TASK REQUIREMENTS: All entries below must be written out verbatim, and the images must be dropped.

[Saved entries]
↓

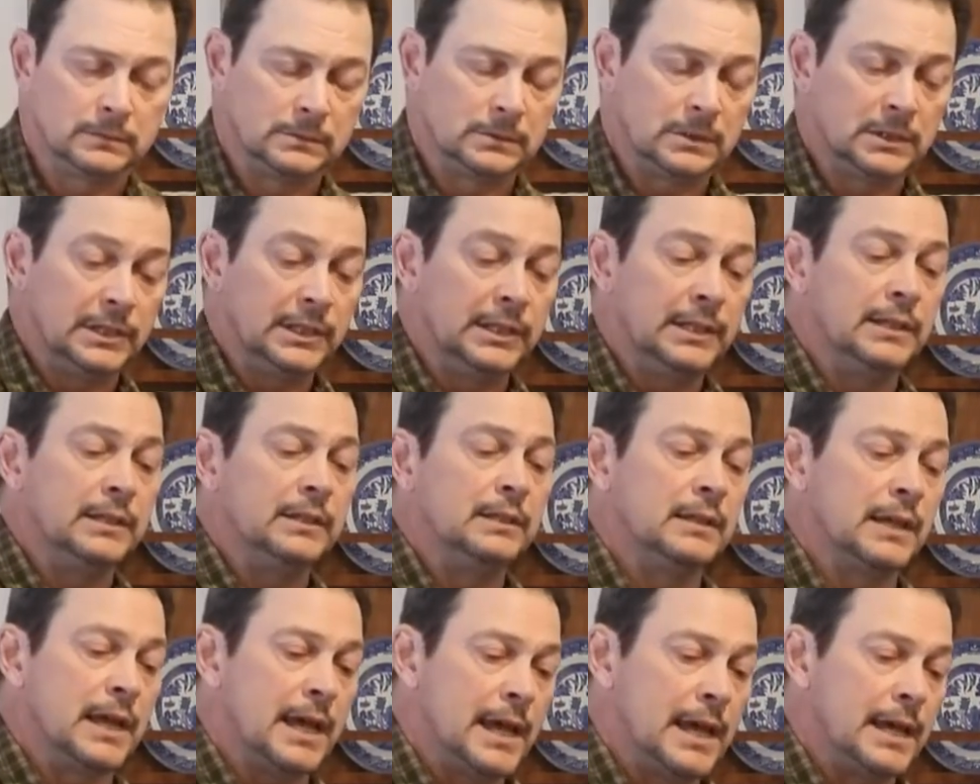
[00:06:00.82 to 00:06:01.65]

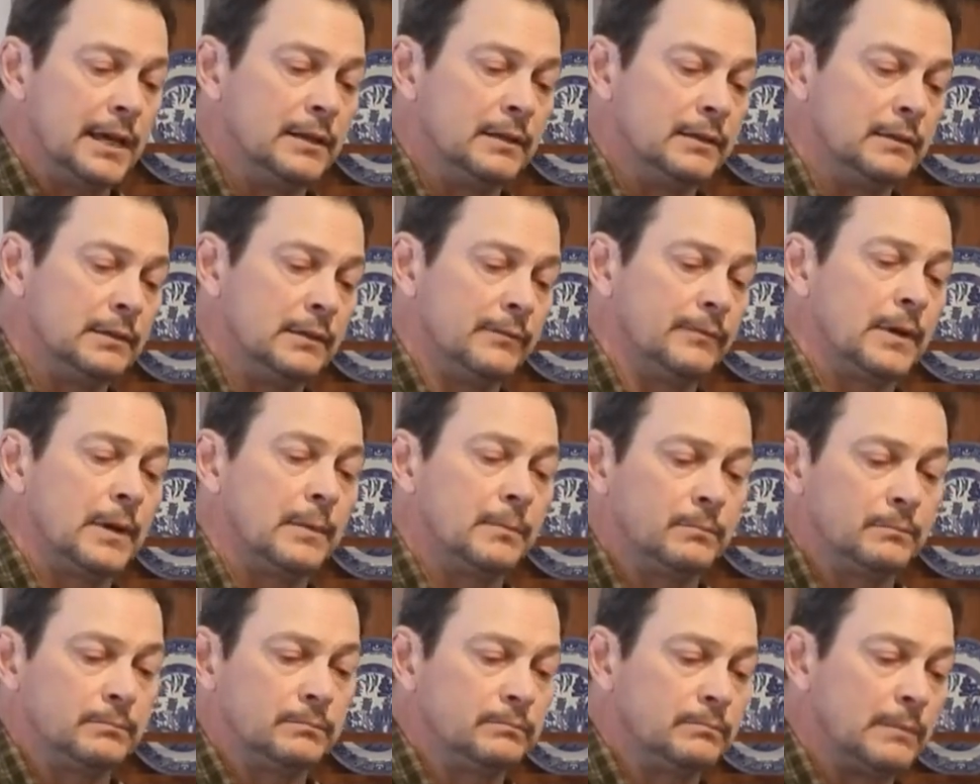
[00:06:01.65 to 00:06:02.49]
cleaning and if
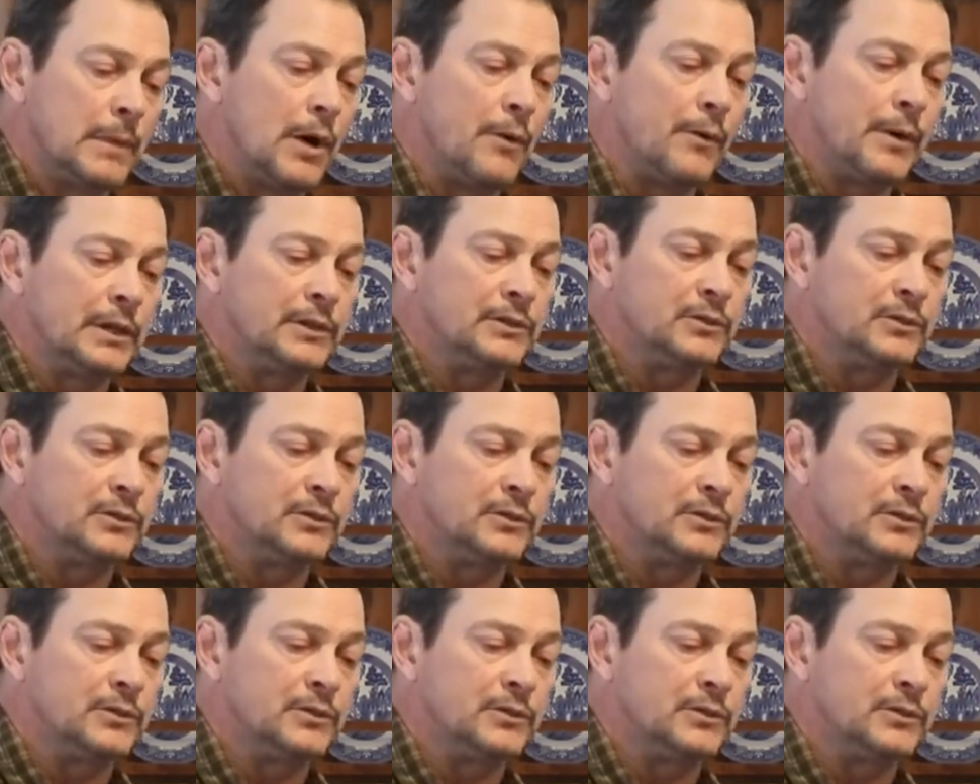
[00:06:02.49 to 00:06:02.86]
I'm mounting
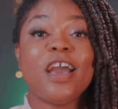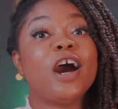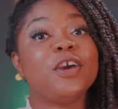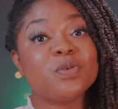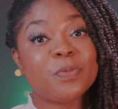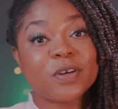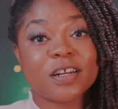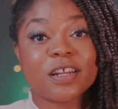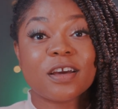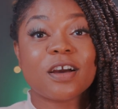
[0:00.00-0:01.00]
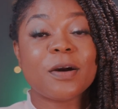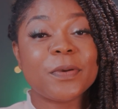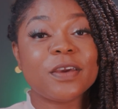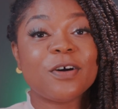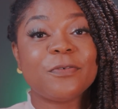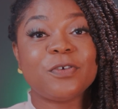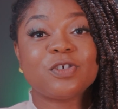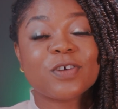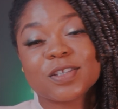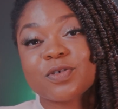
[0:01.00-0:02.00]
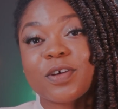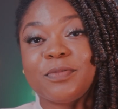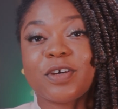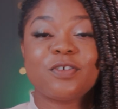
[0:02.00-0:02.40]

Are you putting in a copy of your transcript? Are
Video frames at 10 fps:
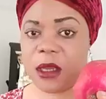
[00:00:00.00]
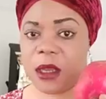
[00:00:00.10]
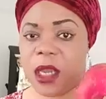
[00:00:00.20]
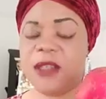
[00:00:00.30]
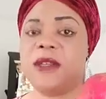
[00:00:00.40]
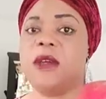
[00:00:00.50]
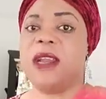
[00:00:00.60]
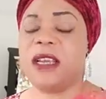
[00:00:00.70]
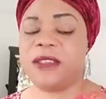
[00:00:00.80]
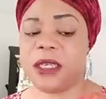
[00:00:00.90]
into your
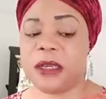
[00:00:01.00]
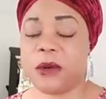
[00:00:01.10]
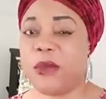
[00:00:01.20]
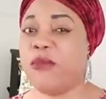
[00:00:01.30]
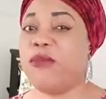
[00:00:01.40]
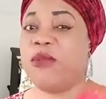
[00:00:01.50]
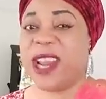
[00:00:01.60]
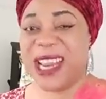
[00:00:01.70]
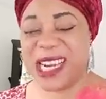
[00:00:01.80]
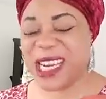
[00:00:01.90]
lifestyle.
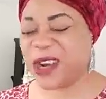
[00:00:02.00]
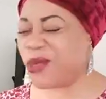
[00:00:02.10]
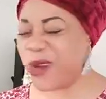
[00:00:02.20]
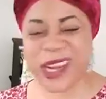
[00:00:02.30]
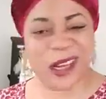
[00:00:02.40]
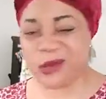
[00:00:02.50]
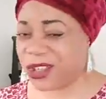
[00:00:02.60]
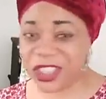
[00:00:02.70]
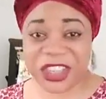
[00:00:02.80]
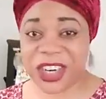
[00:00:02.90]
Really, really
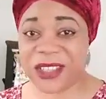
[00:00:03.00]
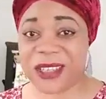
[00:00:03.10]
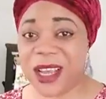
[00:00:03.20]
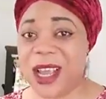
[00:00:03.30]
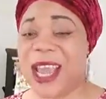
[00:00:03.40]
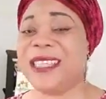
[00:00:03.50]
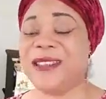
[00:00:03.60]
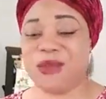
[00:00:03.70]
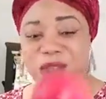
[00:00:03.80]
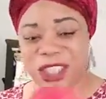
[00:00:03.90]
nutritious. It's
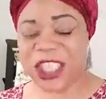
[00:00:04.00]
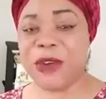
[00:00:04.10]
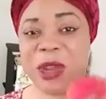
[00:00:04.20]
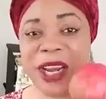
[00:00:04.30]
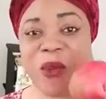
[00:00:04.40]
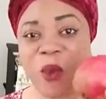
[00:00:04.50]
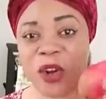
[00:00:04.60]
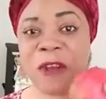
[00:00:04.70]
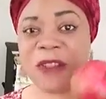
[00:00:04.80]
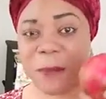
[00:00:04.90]
genuinely one
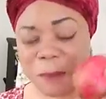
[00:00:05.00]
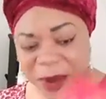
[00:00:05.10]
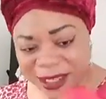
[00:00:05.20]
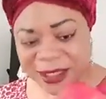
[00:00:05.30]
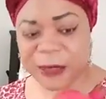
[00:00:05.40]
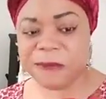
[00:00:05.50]
of the best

↑

RESULT OF THIS TASK:
[00:06:00.82 to 00:06:01.65]

[00:06:01.65 to 00:06:02.49]
cleaning and if
[00:06:02.49 to 00:06:02.86]
I'm mounting
[0:00.00-0:01.00]
[0:01.00-0:02.00]
[0:02.00-0:02.40]

Are you putting in a copy of your transcript? Are
Video frames at 10 fps:
[00:00:00.00]
[00:00:00.10]
[00:00:00.20]
[00:00:00.30]
[00:00:00.40]
[00:00:00.50]
[00:00:00.60]
[00:00:00.70]
[00:00:00.80]
[00:00:00.90]
into your
[00:00:01.00]
[00:00:01.10]
[00:00:01.20]
[00:00:01.30]
[00:00:01.40]
[00:00:01.50]
[00:00:01.60]
[00:00:01.70]
[00:00:01.80]
[00:00:01.90]
lifestyle.
[00:00:02.00]
[00:00:02.10]
[00:00:02.20]
[00:00:02.30]
[00:00:02.40]
[00:00:02.50]
[00:00:02.60]
[00:00:02.70]
[00:00:02.80]
[00:00:02.90]
Really, really
[00:00:03.00]
[00:00:03.10]
[00:00:03.20]
[00:00:03.30]
[00:00:03.40]
[00:00:03.50]
[00:00:03.60]
[00:00:03.70]
[00:00:03.80]
[00:00:03.90]
nutritious. It's
[00:00:04.00]
[00:00:04.10]
[00:00:04.20]
[00:00:04.30]
[00:00:04.40]
[00:00:04.50]
[00:00:04.60]
[00:00:04.70]
[00:00:04.80]
[00:00:04.90]
genuinely one
[00:00:05.00]
[00:00:05.10]
[00:00:05.20]
[00:00:05.30]
[00:00:05.40]
[00:00:05.50]
of the best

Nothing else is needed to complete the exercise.